Une autre urgence est de faire repartir l’activité en Chine, jadis son marché locomotive, mais dont les ventes ont chuté en 2022 de 36 % à taux de change constant, à 3,2 milliards d’euros.

Le recul est même de près de moitié au dernier trimestre.

Ses activités en Chine ont pâti des blocages sanitaires stricts et d’un boycottage des consommateurs après l’appel du groupe en 2020, avec d’autres marques, à ne pas acheter de coton du Xinjiang sur fond d’allégations de travail forcé de Ouïghours.

En Europe et en Amérique du Nord, c’est l’inflation record qui a retenu les acheteurs.
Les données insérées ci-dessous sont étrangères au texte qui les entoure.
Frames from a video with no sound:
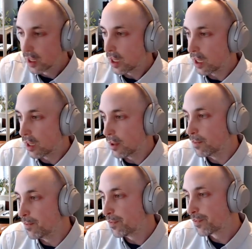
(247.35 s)

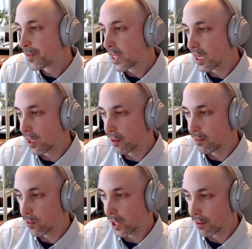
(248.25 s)

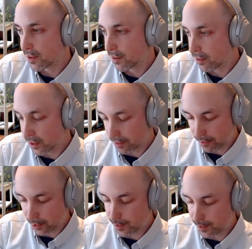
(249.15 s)
And we have several different
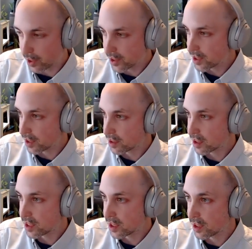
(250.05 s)
responses, as you
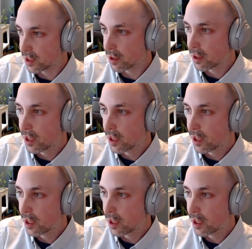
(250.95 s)
can see here.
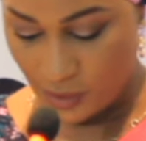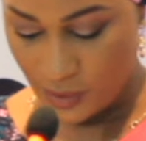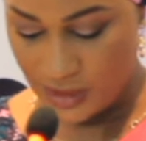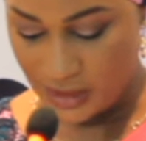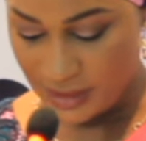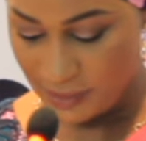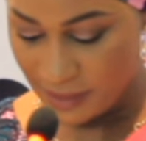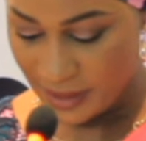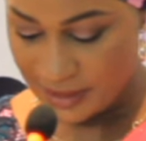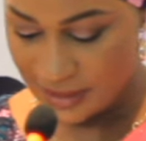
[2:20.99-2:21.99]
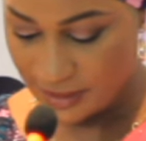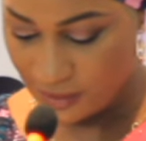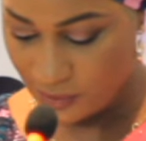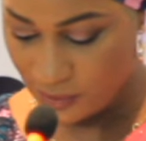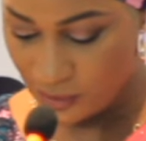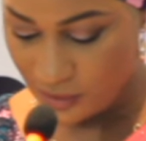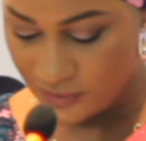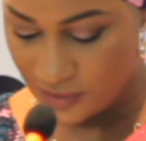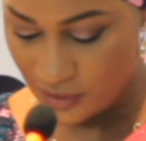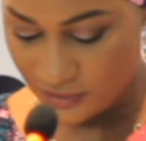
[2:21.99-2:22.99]
which has impacted the role
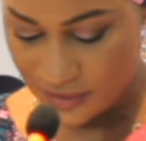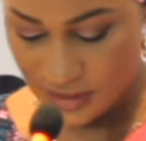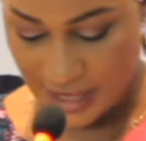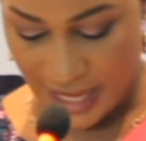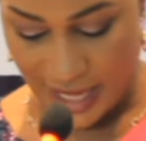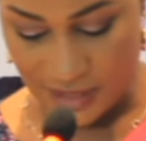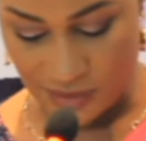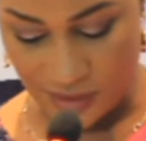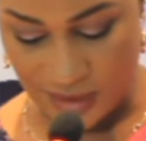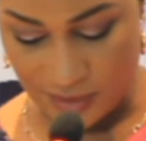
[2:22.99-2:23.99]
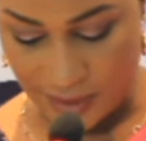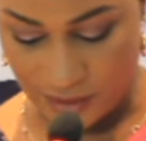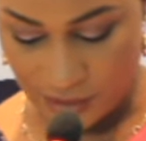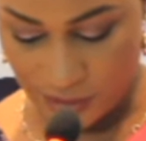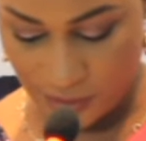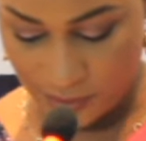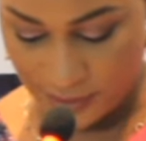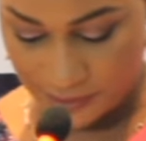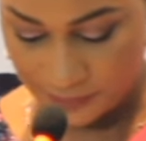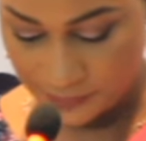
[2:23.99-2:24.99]
of soft X-ray spectroscopy.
Conséquence, les stocks ont augmenté globalement de 50 % sur un an, à près de 6 milliards d’euros, et il s’agit de les faire fondre.

JO de 2024 en vue

Tout doit s’arranger d’ici 2024, l’année des JO à Paris qui vont « changer la donne », est persuadé M. Gulden.

Les objectifs stratégiques ambitieux définis en 2021 par le précédent patron, Kasper Rorsted, à l’horizon 2025 devront être revisités en temps voulu.
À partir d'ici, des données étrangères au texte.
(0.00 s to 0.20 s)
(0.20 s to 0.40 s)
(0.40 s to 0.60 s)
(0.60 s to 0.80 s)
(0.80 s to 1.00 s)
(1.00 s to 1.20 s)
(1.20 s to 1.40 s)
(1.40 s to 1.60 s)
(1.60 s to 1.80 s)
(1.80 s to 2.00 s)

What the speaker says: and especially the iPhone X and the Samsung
« C’est encore trop tôt » pour refaire l’exercice, mais « il y aura bien sûr la cible d’un EBIT à deux chiffres » en points de pourcentage, après la dégringolade à 3 % l’an dernier, a assuré M. Gulden.

Il s’apprête à faire la tournée mondiale des investisseurs, surtout aux États-Unis, pour les convaincre d’investir dans le titre.

À la Bourse de Francfort, l’action Adidas perdait 1,45 % à la mi-séance, mais restait sur un gain proche de 12 % depuis janvier.

Pour l’exercice écoulé, les actionnaires ne recevront qu’un dividende de 0,70 euro par action, contre 3,30 euros il y a un an.

En compensation de son départ prématuré, M. Rorsted va quant à lui toucher une indemnité de 12 millions d’euros, selon le rapport annuel publié mercredi.